• _WHAT IS NEEDED_
Could you please reproduce all the records below exactly, leaving out the images?
■ ■ ■ ■ ■
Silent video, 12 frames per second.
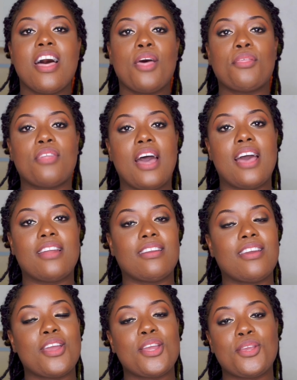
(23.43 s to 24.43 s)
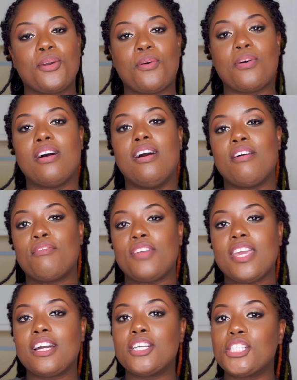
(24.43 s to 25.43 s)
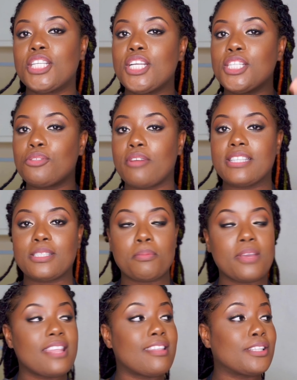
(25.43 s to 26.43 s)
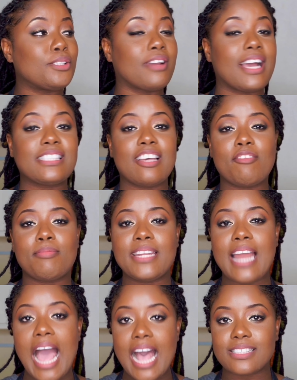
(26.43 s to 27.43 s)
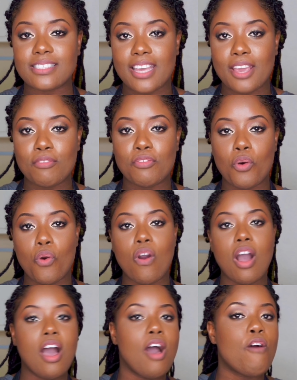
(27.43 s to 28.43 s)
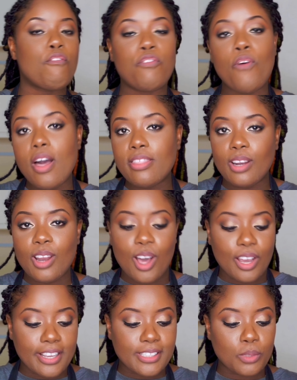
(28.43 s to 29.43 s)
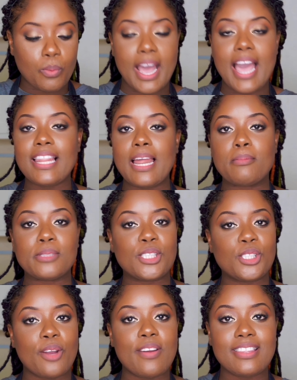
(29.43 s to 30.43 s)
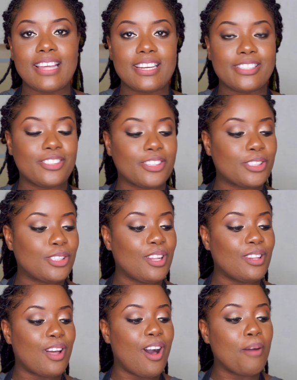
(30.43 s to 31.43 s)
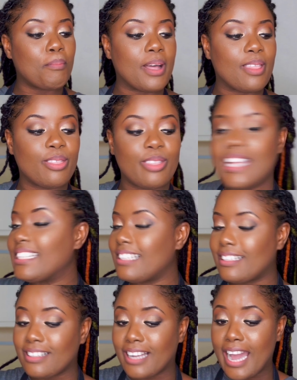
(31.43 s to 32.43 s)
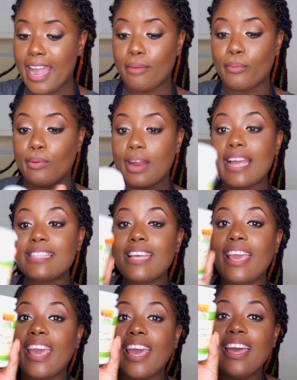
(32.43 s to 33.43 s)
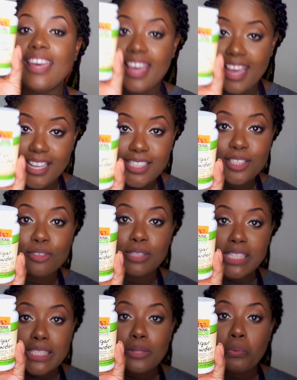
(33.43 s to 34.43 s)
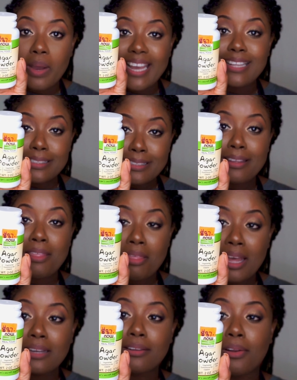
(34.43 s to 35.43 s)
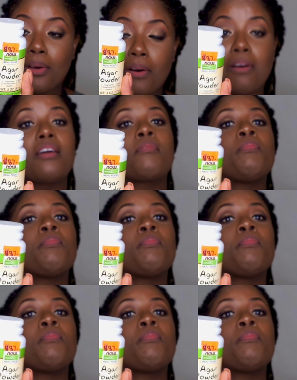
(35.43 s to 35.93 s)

than your vegan cheese recipe that you guys have been asking for the longest while. I'm sorry that it took so long, but this little guy right here is the reason why it took that long.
■ ■ ■ ■ ■
• _YOUR SOLUTION_
Silent video, 12 frames per second.
(23.43 s to 24.43 s)
(24.43 s to 25.43 s)
(25.43 s to 26.43 s)
(26.43 s to 27.43 s)
(27.43 s to 28.43 s)
(28.43 s to 29.43 s)
(29.43 s to 30.43 s)
(30.43 s to 31.43 s)
(31.43 s to 32.43 s)
(32.43 s to 33.43 s)
(33.43 s to 34.43 s)
(34.43 s to 35.43 s)
(35.43 s to 35.93 s)

than your vegan cheese recipe that you guys have been asking for the longest while. I'm sorry that it took so long, but this little guy right here is the reason why it took that long.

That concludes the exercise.